The U.S. economic system is experiencing a noticeable slowdown in mid-2025, with sluggish home demand progress, muted job good points, and new tariff actions poised to affect each inflation and total financial momentum, in keeping with a current evaluation from UBS International Analysis.
The US Economics Weekly word from the Swiss financial institution famous actual GDP grew at an annualized charge of simply 1.2% within the first half of 2025, a big step down from the extra strong tempo noticed in 2023 and early 2024. Quarter-over-quarter progress figures level to a sequential weakening, the crew led by economist Jonathan Pingle added, notably in home demand, which has dropped from above 3% final 12 months to round 1% in current quarters.
Labor demand is responding in variety. Month-to-month nonfarm payroll progress has slowed sharply, with July seeing a rise of solely 73,000 jobs—effectively under expectations and accompanied by sizeable downward revisions for earlier months. The three-month common for job good points is now simply 35,000 monthly, a charge described as “stall pace” by Federal Reserve Vice Chair Michelle Bowman and Governor Chris Waller. (Each Bowman and Waller are outstanding names floated to exchange Fed chair Jerome Powell, a determine the Trump White Home has extensively criticized.) The unemployment charge ticked as much as 4.25%, the best degree since 2021, and the broadest measure of labor underutilization, often known as U-6, can be trending greater—greater than a proportion level above pre-pandemic ranges.
Crucially, Pingle’s crew discovered shrinking labor pressure participation moderately than a sudden immigration or inhabitants shock is behind the weaker labor pressure progress. “The drop within the labor pressure participation charge has masked how a lot slackening is definitely happening,” the report contends, noting that a number of demographic teams, together with Black People and youngsters, are displaying greater unemployment and falling participation.
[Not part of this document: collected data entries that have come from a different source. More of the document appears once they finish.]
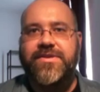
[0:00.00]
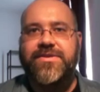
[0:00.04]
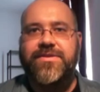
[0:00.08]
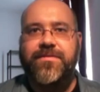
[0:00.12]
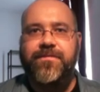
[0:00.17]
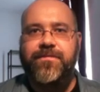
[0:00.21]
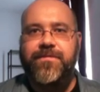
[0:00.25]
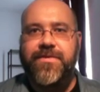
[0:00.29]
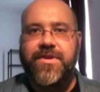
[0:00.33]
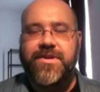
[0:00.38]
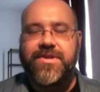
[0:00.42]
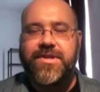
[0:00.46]

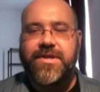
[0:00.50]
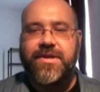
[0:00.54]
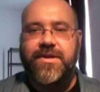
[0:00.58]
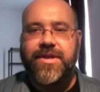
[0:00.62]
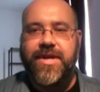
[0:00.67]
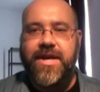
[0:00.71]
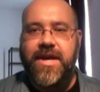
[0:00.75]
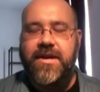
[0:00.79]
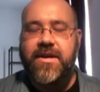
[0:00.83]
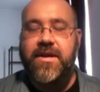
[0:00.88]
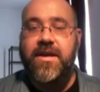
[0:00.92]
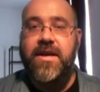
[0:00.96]
days.
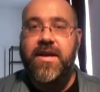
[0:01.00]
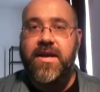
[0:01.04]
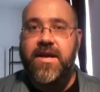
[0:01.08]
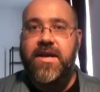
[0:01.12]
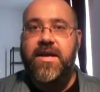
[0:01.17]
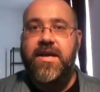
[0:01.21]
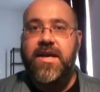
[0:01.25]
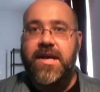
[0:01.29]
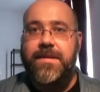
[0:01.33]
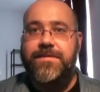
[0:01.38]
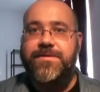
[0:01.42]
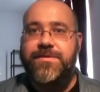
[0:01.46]
Until then,
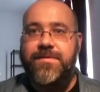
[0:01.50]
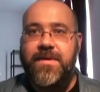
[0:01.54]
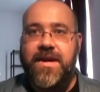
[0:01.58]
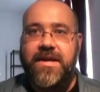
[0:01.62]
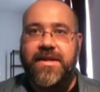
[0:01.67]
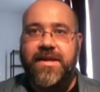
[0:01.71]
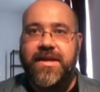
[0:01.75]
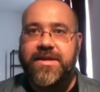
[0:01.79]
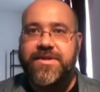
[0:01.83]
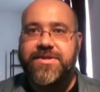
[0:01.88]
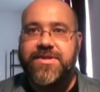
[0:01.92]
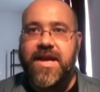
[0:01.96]
I'm
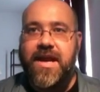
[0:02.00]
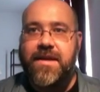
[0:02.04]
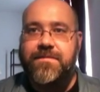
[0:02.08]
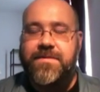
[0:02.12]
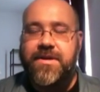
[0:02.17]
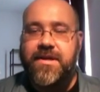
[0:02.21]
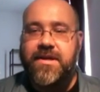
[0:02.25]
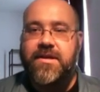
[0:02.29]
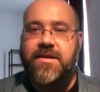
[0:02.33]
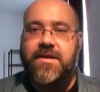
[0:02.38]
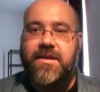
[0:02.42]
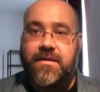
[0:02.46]
Smiling
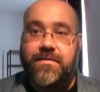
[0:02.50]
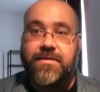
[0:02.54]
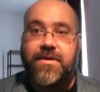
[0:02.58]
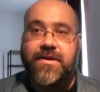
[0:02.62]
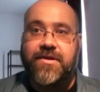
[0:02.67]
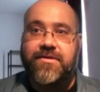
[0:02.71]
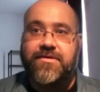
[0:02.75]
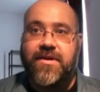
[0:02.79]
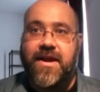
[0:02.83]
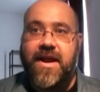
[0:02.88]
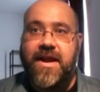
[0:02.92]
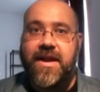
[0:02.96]
Skeptic. I'm
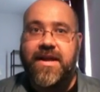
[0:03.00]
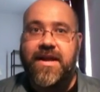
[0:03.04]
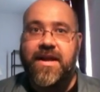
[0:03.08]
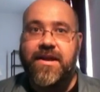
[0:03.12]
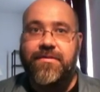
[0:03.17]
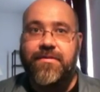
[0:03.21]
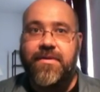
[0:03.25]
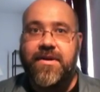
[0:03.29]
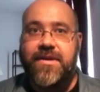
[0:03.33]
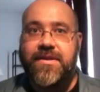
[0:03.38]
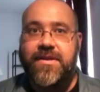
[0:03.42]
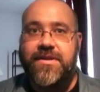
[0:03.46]
going to try to
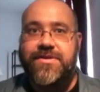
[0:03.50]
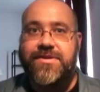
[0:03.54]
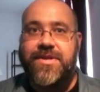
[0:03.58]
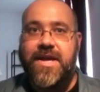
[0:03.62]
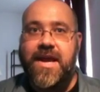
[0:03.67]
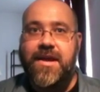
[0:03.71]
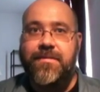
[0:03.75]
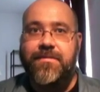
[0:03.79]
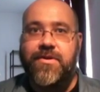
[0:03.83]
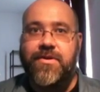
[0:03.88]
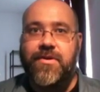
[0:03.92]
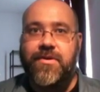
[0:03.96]
get rid of this
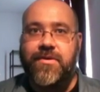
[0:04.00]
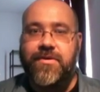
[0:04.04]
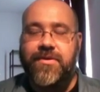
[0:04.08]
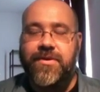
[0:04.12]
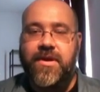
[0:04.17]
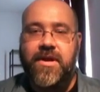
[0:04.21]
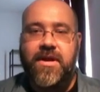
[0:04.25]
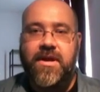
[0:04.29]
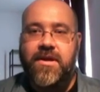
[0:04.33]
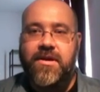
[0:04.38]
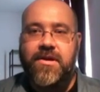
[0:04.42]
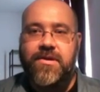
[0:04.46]
damn
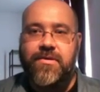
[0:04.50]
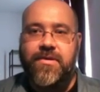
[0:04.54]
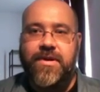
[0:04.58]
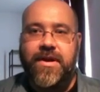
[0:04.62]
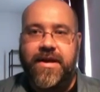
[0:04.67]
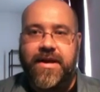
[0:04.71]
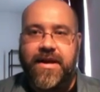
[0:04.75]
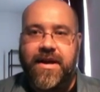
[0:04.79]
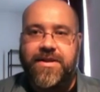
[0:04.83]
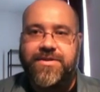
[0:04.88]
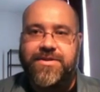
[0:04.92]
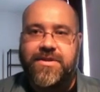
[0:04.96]
cold. Who
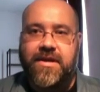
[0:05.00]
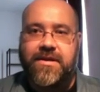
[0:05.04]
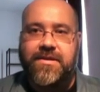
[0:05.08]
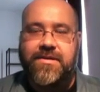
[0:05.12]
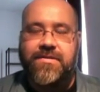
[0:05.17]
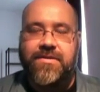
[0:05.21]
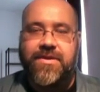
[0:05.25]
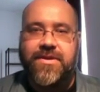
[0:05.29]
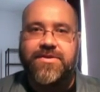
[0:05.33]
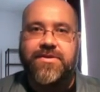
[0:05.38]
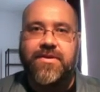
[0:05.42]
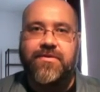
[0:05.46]
would have guessed
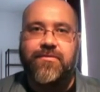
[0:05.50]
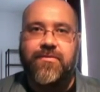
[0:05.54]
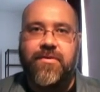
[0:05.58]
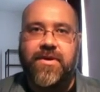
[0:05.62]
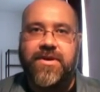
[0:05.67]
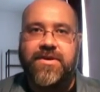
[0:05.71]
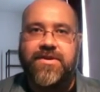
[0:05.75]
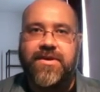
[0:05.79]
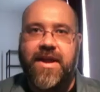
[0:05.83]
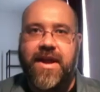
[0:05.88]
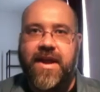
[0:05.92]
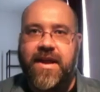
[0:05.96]
I'd do this
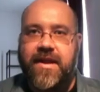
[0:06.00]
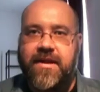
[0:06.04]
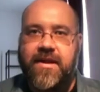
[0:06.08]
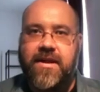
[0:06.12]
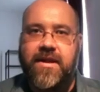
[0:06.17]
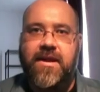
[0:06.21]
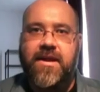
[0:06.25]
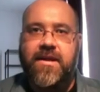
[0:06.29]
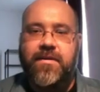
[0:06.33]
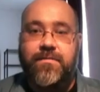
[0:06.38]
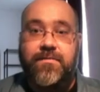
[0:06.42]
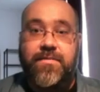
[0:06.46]
in one
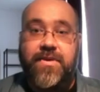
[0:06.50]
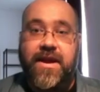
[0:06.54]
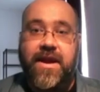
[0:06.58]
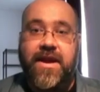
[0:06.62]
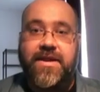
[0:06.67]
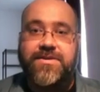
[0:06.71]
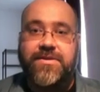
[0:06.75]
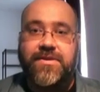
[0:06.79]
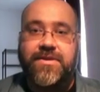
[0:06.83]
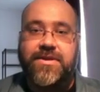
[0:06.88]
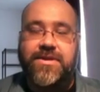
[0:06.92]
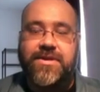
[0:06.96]
take?
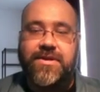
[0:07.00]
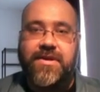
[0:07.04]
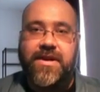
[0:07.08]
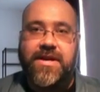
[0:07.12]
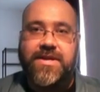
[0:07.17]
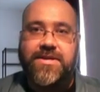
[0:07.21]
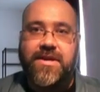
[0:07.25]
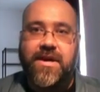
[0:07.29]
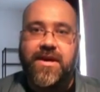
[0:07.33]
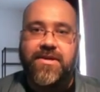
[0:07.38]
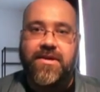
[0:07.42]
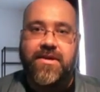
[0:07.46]
Be excellent
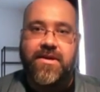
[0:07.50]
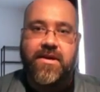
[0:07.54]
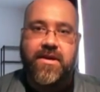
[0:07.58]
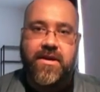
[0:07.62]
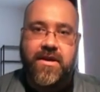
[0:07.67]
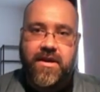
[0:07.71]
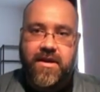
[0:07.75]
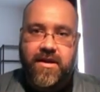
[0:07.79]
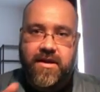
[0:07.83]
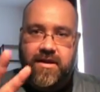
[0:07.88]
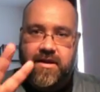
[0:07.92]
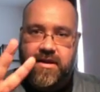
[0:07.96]
to each
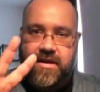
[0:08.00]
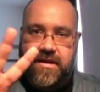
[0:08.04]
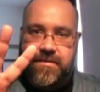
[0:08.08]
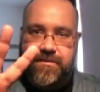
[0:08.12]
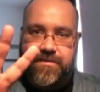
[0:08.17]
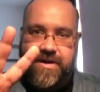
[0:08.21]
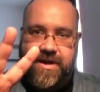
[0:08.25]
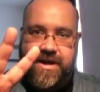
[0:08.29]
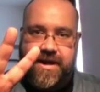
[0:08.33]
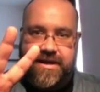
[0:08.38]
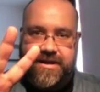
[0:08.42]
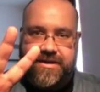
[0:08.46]
other
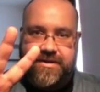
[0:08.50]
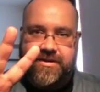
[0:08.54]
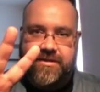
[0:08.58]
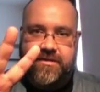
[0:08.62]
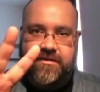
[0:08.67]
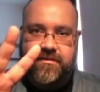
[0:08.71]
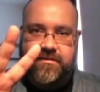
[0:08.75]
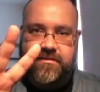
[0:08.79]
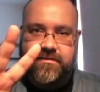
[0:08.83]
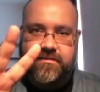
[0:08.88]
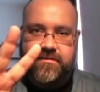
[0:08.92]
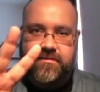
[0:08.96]
and
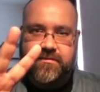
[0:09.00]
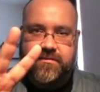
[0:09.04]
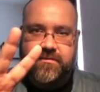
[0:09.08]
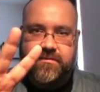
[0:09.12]
peace.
Inhabitants progress as recorded by the family survey is holding regular close to earlier years’ ranges—contradicting assertions that tighter immigration is meaningfully constricting the labor market. UBS notes this contradicts statements from Jerome Powell: “Regardless of Chair Powell’s pronouncement on the put up FOMC press convention that the immigration slowdown was slowing inhabitants progress and thus labor pressure progress, that isn’t what is going on within the precise information. The Family Survey and Institution Survey look extra just like the labor market is slackening, and the family survey itself estimates that inhabitants progress will not be slowing.”
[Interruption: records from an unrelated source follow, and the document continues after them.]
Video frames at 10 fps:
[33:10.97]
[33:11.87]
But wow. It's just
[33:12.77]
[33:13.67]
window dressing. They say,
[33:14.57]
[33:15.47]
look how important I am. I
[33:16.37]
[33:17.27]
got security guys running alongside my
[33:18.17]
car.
The common workweek stays subdued, sitting at 34.25 hours in July—under 2019 ranges and much from the “stretching” typical when labor markets are tight because of employee shortages. Trade-specific information present that job losses are usually not concentrated in sectors with giant immigrant workforces, additional supporting the view that slack comes from weakened demand, not a provide constraint.
Tariffs set to climb, threatening additional drag
Tariff coverage, after a sequence of negotiations and government actions, is on observe to grow to be much more restrictive. The brand new suite of reciprocal tariffs, together with a 35% charge on Canadian imports (excluding USMCA-compliant items) and across-the-board hikes affecting practically 70 international locations, is anticipated to lift the U.S. weighted common tariff charge (WATR) from about 16% to roughly 19% beginning in early August. UBS estimates this may subtract 0.1 to 0.2 proportion factors from progress over the following 12 months.
Sectoral carve-outs persist, however with the EU now going through a 15% tariff on most exports to the U.S.—decrease than initially proposed, however nonetheless a big rise—UBS expects direct stress on costs for cars, semiconductors, prescription drugs, and extra. Presidential proposals to slap a 200% tariff on prescription drugs stay beneath dialogue, however would have large implications if applied.
Fee cuts on the horizon
With proof mounting that each progress and labor markets are softening and that tariffs could additional increase core inflation from 2.8% at present to as excessive as 3.4% by year-end, stress is constructing for the Federal Reserve to ease financial coverage. Whereas Chair Jerome Powell stored a doable September charge minimize on the desk, he supplied little ahead steering, stating that the totality of incoming information will dictate the following transfer. UBS maintained its expectation that the Federal Open Market Committee will minimize charges by 25 foundation factors in September and by as a lot as 100 foundation factors earlier than the tip of 2025.
Finally, the financial institution discovered that the U.S. economic system has entered a transparent slowdown as 2025 unfolds, with fading home momentum, cooling job progress, and the shadow of upper tariffs prone to dampen the outlook additional. UBS researchers argue that the information present a demand-driven deceleration, not a provide squeeze, and that the Fed will possible act quickly to cushion the touchdown.
For this story, Fortune used generative AI to assist with an preliminary draft. An editor verified the accuracy of the data earlier than publishing.